Selon les informations d'étiquetage approuvées pour telaprevir en Europe et aux États-Unis, les patients avec un ARN du VHC > 1000 UI/mL à la semaine de traitement 4 ou 12 doivent cesser tout traitement. En outre, les informations posologiques américaines recommandent que tout patient avec un ARN du VHC détectable à 24 semaines de traitement doit aussi arrêter de tout traitement, alors que l'information européenne recommande l'arrêt du traitement si l'ARN du VHC est détectable à la semaine 24 ou 36.

  • Le succès de retraitement avec des schémas thérapeutiques futurs après un échec avec boceprevir et telaprevir

À ce jour, il y a très peu de données concernant les résultats de retraitement des patients qui ont été exposés à boceprevir ou telaprevir.
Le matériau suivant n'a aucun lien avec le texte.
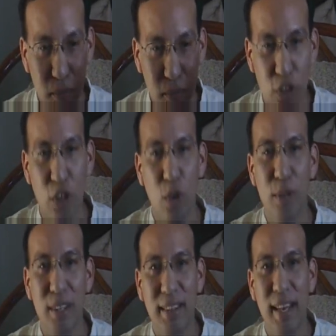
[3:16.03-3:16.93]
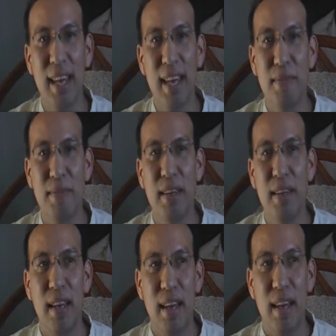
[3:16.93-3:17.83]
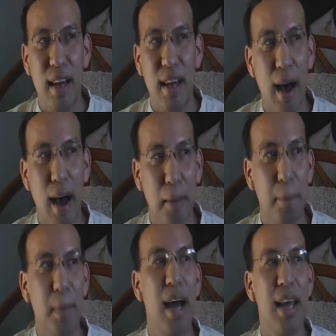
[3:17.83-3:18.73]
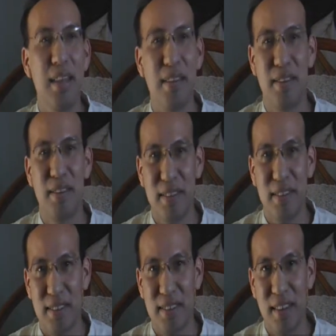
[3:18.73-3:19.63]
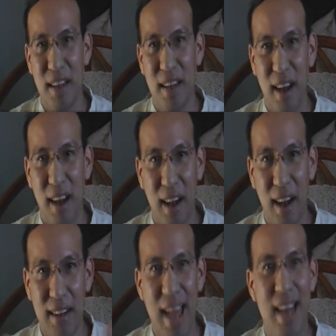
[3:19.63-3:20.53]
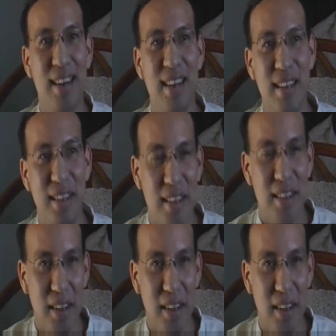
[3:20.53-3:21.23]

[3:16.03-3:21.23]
showed life unbiased, unedited.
Une étude indique que le retraitement après brève exposition à telaprevir ne peut pas exclure une réponse à une subséquente thérapie à base de telaprevir.
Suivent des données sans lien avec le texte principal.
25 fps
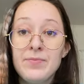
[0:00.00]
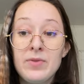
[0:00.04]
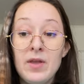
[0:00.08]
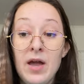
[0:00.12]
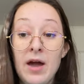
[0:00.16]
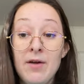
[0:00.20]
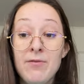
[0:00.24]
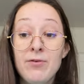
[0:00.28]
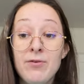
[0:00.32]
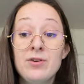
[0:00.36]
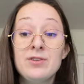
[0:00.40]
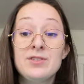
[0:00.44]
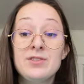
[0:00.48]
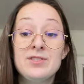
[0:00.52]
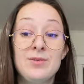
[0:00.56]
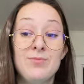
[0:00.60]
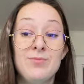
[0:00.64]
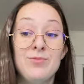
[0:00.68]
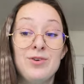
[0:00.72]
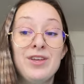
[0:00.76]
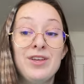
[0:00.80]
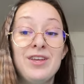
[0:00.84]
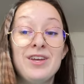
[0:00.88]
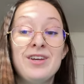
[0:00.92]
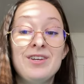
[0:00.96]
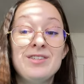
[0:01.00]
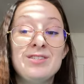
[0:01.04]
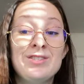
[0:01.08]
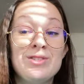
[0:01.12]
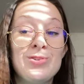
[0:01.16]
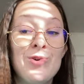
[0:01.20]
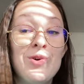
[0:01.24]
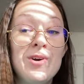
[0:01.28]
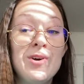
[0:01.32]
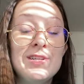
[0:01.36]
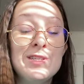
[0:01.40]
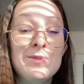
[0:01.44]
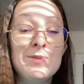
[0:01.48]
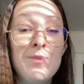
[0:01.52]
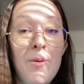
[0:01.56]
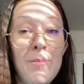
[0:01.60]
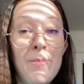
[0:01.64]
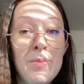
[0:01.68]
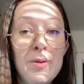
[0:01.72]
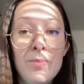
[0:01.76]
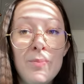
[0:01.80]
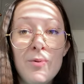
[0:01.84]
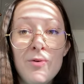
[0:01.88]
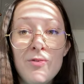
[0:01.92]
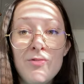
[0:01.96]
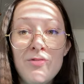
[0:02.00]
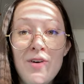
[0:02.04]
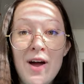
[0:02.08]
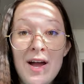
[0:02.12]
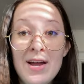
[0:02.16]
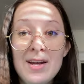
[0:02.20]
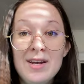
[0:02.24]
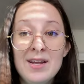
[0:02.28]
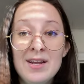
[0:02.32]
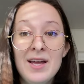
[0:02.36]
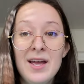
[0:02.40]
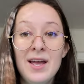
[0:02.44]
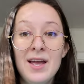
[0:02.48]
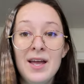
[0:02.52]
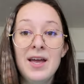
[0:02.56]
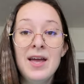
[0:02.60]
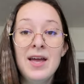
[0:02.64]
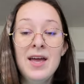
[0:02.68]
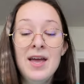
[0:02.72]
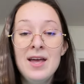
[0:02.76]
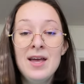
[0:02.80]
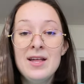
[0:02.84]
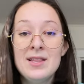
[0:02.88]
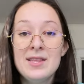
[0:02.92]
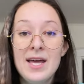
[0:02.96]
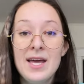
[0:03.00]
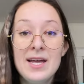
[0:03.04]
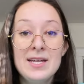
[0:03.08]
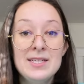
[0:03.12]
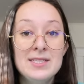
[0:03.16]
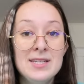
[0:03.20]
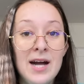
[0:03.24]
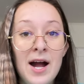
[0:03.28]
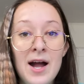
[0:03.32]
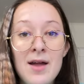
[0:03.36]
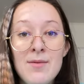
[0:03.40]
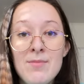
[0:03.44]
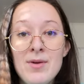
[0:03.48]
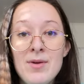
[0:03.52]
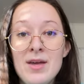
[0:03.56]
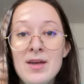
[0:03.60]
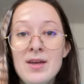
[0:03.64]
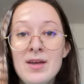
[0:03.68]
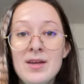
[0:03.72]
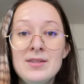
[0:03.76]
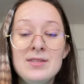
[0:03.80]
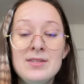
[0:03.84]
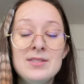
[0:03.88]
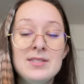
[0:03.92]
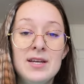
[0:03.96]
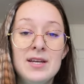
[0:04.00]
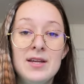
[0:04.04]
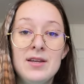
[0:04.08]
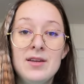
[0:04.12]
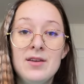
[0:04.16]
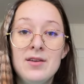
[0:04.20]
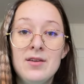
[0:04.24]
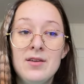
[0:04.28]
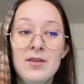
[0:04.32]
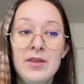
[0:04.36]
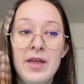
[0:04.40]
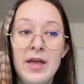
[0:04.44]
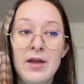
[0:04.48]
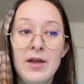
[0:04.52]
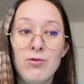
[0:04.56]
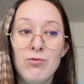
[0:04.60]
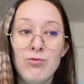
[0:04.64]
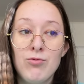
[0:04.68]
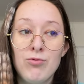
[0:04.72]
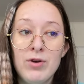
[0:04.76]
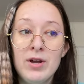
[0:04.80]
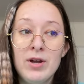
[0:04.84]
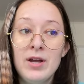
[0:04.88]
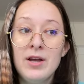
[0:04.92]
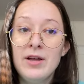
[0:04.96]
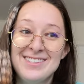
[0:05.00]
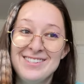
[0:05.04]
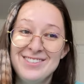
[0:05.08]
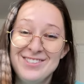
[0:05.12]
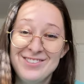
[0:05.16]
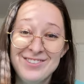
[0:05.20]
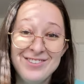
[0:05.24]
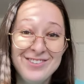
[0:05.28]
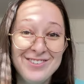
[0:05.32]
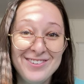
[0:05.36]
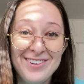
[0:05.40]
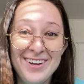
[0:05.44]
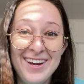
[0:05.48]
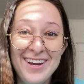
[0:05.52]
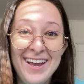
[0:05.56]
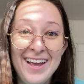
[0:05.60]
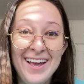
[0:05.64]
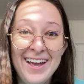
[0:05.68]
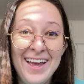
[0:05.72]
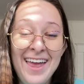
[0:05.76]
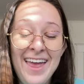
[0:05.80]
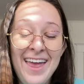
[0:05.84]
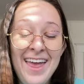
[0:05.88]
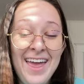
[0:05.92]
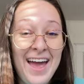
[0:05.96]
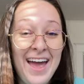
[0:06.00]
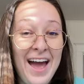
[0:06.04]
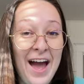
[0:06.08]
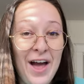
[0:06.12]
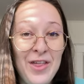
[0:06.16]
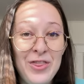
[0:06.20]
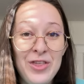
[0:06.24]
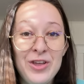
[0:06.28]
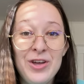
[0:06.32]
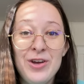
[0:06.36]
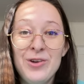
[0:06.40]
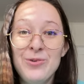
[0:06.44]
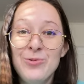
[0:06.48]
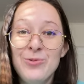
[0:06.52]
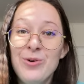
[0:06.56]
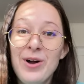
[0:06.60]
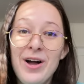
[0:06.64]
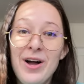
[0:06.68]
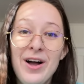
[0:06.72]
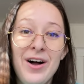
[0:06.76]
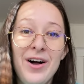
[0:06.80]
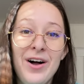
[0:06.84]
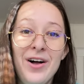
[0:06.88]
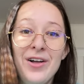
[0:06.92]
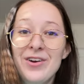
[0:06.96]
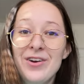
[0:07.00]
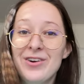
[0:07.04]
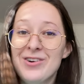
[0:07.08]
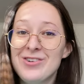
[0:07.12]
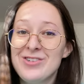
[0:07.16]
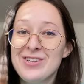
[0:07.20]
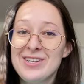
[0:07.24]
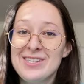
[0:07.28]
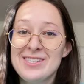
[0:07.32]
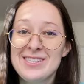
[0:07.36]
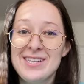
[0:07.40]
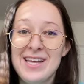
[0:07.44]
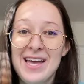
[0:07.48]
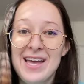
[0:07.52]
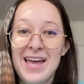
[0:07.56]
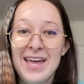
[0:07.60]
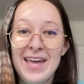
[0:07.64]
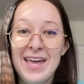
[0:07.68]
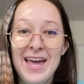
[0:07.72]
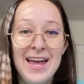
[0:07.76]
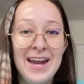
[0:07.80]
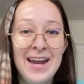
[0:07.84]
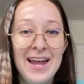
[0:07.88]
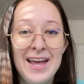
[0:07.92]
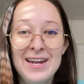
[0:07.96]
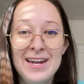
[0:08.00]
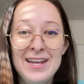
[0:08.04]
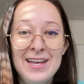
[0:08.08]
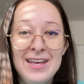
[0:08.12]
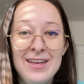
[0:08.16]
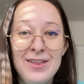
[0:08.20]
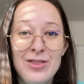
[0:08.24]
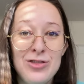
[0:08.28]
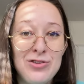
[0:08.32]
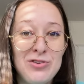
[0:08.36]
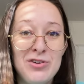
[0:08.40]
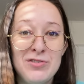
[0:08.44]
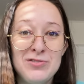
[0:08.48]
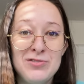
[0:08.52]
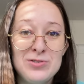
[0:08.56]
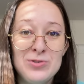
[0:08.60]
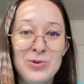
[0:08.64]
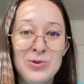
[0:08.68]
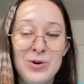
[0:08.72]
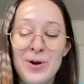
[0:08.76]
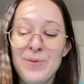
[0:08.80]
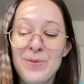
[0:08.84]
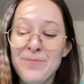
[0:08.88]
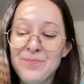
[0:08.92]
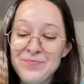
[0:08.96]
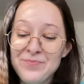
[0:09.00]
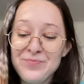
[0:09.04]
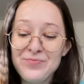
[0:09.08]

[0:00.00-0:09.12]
I've heard some really good stories about people finding like diamonds and like real jewelry at the Goodwill or just like at any thrift store.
De nouveaux agents offrent la possibilité de cibler plusieurs protéines nécessaires à la propagation du VHC. Les données théoriques et in vitro suggèrent que les RAVs de la première génération d'inhibiteurs de protéase resteront sensibles à autres classes de médicaments. Plus de données cliniques sont nécessaires pour s'assurer que le retraitement avec d'autres classes de médicaments ou avec des agents de la classe originale mais dans un nouveau schéma thérapeutique, sera couronné de succès. Des facteurs tels que l'observance du traitement, la pharmacocinétique et peut-être les interactions médicamenteuses chez les patients recevant des médicaments pour des conditions comorbides seront également important.

Conclusion

Des variants résistants détectables après l'arrêt d'une thérapie à base de telaprevir ou boceprevir chez les patients en échec de traitement ne sont généralement plus détectables par séquençage dans la majorité des patients 2-3 ans après l'arrêt du traitement. En l'absence de pression sélective, la réversion vers un virus sauvage au fil du temps se produit, puisque une variante pharmaco-résistante ne présente aucun avantage réplicatif par rapport au virus sauvage.

La signification clinique des VARs identifiés plusieurs années après une brève exposition à boceprevir ou telaprevir n'est pas claire. La pharmaco-résistance dans l'infection par le VHC peut donc revenir. Toutefois, savoir si la sensibilité préthérapeutique aux médicaments est rétablie et si les données observées impliquent une forte probabilité de succès d'un traitement futur demandera des études visant à tester ces hypothèses.